# Exercise prompt
Each line below must be reproduced exactly, though the pictures are to be dropped.

# Record extracts
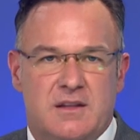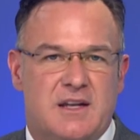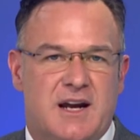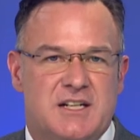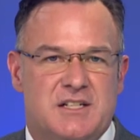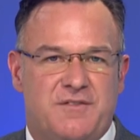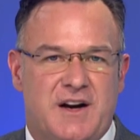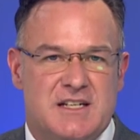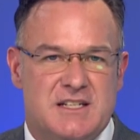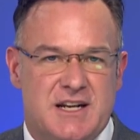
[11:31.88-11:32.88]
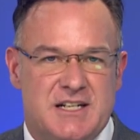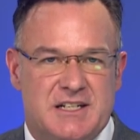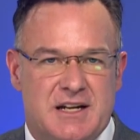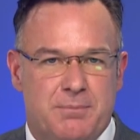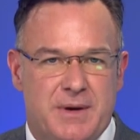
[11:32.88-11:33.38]
The national
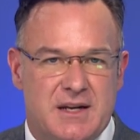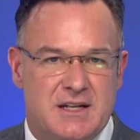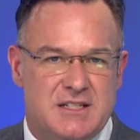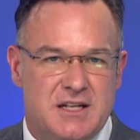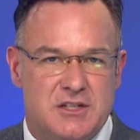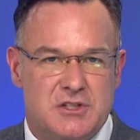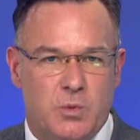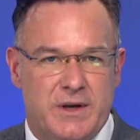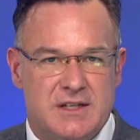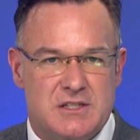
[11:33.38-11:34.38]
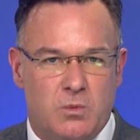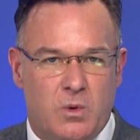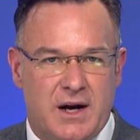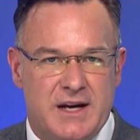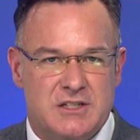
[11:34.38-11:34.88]
vaccination campaign continues to witness a
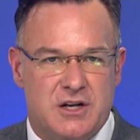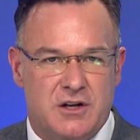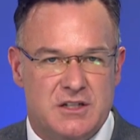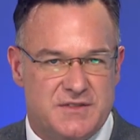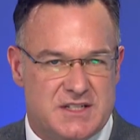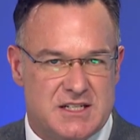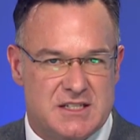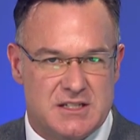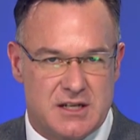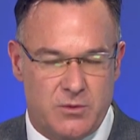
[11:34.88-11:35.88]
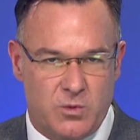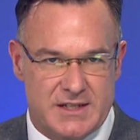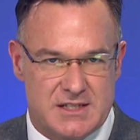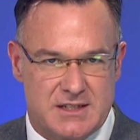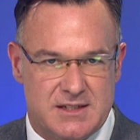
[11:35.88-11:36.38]
wide turnout of citizens and
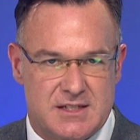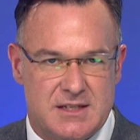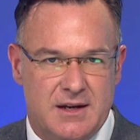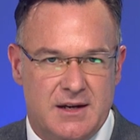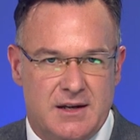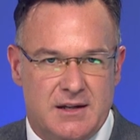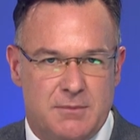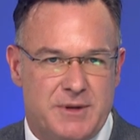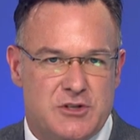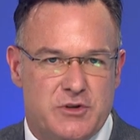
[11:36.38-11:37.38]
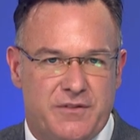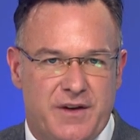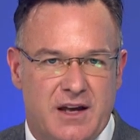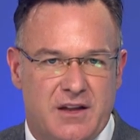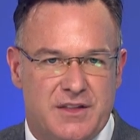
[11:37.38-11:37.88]
residents. The Ministry of
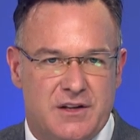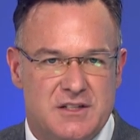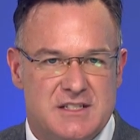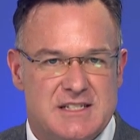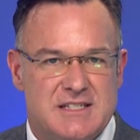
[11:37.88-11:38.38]
Health announced that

# Task output
[11:31.88-11:32.88]
[11:32.88-11:33.38]
The national
[11:33.38-11:34.38]
[11:34.38-11:34.88]
vaccination campaign continues to witness a
[11:34.88-11:35.88]
[11:35.88-11:36.38]
wide turnout of citizens and
[11:36.38-11:37.38]
[11:37.38-11:37.88]
residents. The Ministry of
[11:37.88-11:38.38]
Health announced that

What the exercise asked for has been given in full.